How to achieve high encryption performance in Java

If, dear reader, you are a Java developer and have any involvement in Java security or encryption, then most likely you used or at least hear about Java Bouncycastle encryption library.

It is excellent library, especially to work with ASN1, digital certificates etc. However, is it the best library to work with AES ?!?!?  To find out, don't stop here, continue with the text below...

A quick intro

General modern encryption, especially in a server environment, boils down to a relatively simple concept. We won't go too deep into technology, but rather from a simple bird's eye view.  So, here it goes...

Main asynchronous encryption techniques such as RSA or EC (most people link to digital certificates; wrongly), are used to safely exchange encrypted synchronous (mostly AES) key that both sides (browser and server) will use for data encryption. EC is a more modern, much faster algorithm slowly replacing RSA, but at the bottom line, the principle is the same... to encrypt shared secret key and safely exchange it between 2 parties (for RSA), and derive AES key for EC.

AES - a synchronous algorithm has several variations for different use, again, boils down to passing data through AES to get encrypted data.

In other words, when AES key is exchanged through TLS, all further encryption is done with AES. So, for the servers to achieve a high throughput and serve as many as possible parallel requests, AES performance is of a crucial importance.  

Where is the problem, then ?!

In the beginning, we as many used Bouncycastle as a top framework for all related to security (and we still use it for most of it), however, there is a catch....

Do you remember SSE and MMX that arrived in the first Pentium processors?  Modern processors bring AES-NI (Advanced Encryption Security Instruction Set) to the table. A hardware implemented and high performance encoders which allows up to 10x better encryption performance without breaking a sweat and achieving ~2 million transaction per second per single core.

Well, the problem lays in the fact that Bouncy castle use pure Java AES implementation without using AES-NI. If you were hoped that Java VM will be able to recognize such high demanding mathematical functions and be able to translate Java Code into native AES-NI, you would be very wrong. The answer is no.
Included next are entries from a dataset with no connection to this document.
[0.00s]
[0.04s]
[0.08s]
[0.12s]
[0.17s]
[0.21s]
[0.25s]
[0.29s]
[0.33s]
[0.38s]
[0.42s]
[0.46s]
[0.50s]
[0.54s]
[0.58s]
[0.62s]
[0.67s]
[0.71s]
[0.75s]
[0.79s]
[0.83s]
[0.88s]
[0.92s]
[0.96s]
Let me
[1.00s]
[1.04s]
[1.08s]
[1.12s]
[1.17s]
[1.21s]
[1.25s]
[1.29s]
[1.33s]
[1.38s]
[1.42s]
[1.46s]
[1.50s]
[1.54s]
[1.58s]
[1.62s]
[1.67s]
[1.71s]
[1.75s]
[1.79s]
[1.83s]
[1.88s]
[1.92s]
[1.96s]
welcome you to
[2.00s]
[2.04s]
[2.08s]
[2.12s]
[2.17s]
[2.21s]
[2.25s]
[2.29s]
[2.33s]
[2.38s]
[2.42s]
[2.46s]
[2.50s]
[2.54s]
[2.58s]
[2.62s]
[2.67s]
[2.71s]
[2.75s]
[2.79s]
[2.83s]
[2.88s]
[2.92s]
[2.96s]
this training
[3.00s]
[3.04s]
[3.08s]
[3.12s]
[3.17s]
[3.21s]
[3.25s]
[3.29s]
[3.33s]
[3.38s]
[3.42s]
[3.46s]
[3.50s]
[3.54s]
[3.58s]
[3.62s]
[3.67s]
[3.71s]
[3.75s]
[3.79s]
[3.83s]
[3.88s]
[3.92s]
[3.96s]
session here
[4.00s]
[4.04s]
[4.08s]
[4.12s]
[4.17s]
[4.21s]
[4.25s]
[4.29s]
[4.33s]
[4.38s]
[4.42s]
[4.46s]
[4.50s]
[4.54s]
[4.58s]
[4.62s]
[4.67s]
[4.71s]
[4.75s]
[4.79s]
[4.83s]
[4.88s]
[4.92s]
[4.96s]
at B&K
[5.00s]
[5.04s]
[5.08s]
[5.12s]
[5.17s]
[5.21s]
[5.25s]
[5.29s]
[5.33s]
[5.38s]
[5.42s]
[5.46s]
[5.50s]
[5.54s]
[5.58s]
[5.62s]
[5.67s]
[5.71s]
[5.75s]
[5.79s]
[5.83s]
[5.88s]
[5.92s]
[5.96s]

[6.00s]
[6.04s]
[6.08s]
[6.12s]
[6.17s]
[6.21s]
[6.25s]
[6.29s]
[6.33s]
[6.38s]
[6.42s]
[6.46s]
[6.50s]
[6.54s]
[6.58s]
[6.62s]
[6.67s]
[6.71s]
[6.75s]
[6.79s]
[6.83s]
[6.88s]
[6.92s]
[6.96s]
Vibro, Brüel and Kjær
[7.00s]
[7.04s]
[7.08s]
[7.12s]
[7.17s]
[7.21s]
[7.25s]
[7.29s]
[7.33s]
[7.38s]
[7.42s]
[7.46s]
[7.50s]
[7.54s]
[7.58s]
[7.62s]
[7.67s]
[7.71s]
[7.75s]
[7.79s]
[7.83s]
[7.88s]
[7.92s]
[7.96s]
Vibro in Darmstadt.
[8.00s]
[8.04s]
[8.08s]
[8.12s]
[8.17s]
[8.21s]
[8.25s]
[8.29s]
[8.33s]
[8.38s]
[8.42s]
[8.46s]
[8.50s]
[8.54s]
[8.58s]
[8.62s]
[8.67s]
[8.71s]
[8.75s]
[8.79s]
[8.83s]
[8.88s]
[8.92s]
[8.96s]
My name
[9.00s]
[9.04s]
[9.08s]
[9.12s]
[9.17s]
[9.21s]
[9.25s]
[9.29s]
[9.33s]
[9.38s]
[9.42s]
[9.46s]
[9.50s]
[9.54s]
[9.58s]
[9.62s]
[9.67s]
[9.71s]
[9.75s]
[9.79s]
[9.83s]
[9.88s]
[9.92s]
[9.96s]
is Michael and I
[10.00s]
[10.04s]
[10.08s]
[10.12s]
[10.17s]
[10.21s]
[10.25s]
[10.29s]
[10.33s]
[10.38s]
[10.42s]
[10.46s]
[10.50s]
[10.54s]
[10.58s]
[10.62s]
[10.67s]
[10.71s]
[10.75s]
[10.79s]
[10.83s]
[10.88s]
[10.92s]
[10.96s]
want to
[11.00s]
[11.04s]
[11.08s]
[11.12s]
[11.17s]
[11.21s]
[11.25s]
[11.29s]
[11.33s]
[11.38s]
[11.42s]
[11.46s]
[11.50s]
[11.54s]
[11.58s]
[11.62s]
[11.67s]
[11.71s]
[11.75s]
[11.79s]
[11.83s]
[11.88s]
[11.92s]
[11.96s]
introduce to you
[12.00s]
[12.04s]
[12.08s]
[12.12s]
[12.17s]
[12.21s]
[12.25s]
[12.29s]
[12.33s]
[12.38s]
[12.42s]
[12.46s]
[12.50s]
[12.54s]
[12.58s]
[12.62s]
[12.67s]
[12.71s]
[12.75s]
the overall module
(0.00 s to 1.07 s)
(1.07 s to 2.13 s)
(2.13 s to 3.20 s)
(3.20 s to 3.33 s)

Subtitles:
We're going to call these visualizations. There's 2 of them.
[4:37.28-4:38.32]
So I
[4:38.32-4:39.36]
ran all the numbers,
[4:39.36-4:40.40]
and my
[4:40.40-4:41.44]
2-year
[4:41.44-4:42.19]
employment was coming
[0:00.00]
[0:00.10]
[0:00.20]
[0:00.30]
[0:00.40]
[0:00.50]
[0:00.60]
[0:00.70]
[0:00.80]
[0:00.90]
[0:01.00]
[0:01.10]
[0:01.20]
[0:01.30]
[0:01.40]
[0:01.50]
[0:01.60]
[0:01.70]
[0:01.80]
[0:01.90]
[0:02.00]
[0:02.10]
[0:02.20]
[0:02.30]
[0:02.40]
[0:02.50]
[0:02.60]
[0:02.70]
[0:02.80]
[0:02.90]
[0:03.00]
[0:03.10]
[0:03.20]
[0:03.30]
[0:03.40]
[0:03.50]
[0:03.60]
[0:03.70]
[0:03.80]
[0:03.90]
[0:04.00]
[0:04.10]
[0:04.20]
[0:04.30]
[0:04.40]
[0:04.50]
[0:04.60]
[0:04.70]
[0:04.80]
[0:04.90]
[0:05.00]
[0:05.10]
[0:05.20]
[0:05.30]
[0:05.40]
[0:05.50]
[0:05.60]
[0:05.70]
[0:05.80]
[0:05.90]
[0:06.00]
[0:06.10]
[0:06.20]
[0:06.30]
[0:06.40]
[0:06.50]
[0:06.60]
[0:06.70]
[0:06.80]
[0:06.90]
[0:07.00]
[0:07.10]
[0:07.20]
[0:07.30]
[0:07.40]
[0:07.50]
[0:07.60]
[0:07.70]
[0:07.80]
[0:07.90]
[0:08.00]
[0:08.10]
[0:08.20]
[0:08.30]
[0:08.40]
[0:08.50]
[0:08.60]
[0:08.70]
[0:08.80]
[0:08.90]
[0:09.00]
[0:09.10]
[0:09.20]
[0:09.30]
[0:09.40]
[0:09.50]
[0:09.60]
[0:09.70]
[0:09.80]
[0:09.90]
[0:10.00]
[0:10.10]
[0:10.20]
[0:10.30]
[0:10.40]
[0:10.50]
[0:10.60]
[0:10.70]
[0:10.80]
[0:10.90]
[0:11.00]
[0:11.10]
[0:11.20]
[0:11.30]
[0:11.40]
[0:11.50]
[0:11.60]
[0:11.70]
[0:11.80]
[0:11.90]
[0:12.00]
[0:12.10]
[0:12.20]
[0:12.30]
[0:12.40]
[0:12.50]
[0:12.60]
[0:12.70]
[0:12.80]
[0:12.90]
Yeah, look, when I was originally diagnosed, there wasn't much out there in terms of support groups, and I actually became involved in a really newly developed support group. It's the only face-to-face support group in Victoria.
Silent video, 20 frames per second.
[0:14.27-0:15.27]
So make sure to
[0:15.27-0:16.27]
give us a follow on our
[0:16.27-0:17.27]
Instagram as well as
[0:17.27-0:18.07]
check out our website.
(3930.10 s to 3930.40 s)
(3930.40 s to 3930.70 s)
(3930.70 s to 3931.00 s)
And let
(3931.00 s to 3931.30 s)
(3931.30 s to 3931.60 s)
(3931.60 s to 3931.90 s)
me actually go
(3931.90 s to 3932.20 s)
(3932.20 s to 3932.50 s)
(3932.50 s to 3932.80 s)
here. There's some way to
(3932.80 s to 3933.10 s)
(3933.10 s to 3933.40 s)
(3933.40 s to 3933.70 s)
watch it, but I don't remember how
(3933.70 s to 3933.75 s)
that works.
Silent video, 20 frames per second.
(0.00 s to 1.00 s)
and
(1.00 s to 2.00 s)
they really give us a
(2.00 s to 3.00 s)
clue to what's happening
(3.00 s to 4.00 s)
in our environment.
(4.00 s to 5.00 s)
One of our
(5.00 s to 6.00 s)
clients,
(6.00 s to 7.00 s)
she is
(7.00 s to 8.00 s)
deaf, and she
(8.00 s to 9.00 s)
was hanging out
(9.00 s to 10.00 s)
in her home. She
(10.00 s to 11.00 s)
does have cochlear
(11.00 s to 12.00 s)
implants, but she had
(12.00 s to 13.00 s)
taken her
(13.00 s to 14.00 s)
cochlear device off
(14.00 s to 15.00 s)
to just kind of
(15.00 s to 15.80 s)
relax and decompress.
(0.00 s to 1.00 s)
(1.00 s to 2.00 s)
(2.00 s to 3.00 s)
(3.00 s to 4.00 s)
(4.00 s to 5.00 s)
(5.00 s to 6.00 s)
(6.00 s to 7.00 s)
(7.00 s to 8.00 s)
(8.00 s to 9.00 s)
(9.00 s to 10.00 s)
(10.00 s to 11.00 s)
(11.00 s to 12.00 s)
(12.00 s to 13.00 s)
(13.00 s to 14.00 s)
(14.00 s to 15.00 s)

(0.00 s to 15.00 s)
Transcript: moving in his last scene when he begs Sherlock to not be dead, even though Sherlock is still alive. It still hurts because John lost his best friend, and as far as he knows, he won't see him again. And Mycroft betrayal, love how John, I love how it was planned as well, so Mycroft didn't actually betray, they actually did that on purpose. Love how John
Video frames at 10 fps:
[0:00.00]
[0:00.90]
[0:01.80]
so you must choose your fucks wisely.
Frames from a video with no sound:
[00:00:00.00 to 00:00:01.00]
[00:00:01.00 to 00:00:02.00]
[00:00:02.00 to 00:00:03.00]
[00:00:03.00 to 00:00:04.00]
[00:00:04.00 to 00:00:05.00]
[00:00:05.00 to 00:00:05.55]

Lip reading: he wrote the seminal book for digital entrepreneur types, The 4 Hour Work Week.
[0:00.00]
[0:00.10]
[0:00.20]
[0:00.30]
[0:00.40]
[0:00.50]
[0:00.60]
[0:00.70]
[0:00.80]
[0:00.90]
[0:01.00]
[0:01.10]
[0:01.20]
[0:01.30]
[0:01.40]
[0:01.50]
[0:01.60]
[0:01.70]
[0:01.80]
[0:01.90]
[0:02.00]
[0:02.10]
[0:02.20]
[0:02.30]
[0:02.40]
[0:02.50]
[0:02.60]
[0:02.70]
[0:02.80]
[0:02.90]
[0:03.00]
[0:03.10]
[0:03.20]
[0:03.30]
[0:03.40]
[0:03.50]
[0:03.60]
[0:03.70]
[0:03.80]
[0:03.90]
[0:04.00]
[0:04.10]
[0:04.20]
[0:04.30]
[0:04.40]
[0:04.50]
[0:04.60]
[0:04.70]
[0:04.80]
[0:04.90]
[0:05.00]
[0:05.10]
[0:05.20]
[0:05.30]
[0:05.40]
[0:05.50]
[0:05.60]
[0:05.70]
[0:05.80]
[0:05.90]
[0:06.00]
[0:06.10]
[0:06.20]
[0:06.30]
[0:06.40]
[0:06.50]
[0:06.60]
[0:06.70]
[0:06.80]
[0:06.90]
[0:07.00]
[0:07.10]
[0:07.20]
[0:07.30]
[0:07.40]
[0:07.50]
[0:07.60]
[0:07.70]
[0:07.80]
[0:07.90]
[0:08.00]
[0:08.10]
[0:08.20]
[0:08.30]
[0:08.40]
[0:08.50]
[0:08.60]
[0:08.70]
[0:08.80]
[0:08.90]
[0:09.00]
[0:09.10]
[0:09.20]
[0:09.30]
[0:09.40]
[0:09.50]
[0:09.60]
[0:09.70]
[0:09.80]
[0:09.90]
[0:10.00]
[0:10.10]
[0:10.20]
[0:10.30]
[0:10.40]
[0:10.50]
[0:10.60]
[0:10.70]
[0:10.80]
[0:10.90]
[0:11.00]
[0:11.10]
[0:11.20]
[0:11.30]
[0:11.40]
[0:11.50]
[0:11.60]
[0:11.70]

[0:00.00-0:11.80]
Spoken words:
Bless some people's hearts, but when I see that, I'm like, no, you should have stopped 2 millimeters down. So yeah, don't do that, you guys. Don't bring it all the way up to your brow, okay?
Even, for our product use case, Bouncycastle AES performance is quite good and achieves around 200.000 transactions per second per core, we still wanted to reduce JVM stress and make Green Screens server even more performant.

The solution...

After deep investigation, we discovered that Java JVM actually has a support for AES-NI, especially for AES encryption. The only question is how to activate it.

Well, believe it or not, the whole solution boils down to a single parameter. With that single parameter, AES encryption performance will increase about 10x, from 200k to 2M transaction per second per core in our measurments.

Here is the answer... instead of using "BC" provider, simply use "SunJCE".

Cipher.getInstance("AES/CTR/NoPadding", "BC");

// switch to enable AES-NI hardware acceleration

Cipher.getInstance("AES/CTR/NoPadding", "SunJCE");

Here is the full source code, part of our Quark engine.

Sugar for the end...

Along AES, Java use some native code for several other important elements, such as commonly used DEFLATE/ZLIB/GZIP.  GZIP is very often used in server to web resource compressed delivery, mostly for JavaScript, CSS, and web pages.

GZIP has a property called "compression level" which goes from 0-9. The higher the number, the better compression with more processing power used. However, the problem with Java GZIPOutputStream is that it is defaulted to level 6, and it is not possible to change it. Sure, for general use, especially for images and other binary data, level 6 is optimal between compression size and performance, however, for textual data, level 3 is more than enough, with performance increased by 4x compared to level 6.

In dynamic encryption when caching is not possible, and all the data is text related, such as JSON, we might need a better solution. This is exactly what we did in our Quark Engine to significantly increase compression performance from 50.000 to 200.000 transactions per seconds per core (measured for 14KB of JSON data).

We extended standard Java GZIPOutputStream allowing to set custom compression level (defaulted to Level 3). Here is the full source code. It's quite simple, isn't it?!

Conclusion

We might wrap it up with this.... If everyone use something and swear about the best library, the best performance, everyone use it... Just don't follow the crowd. In many cases, a simple and often not so obvious solution is the best one.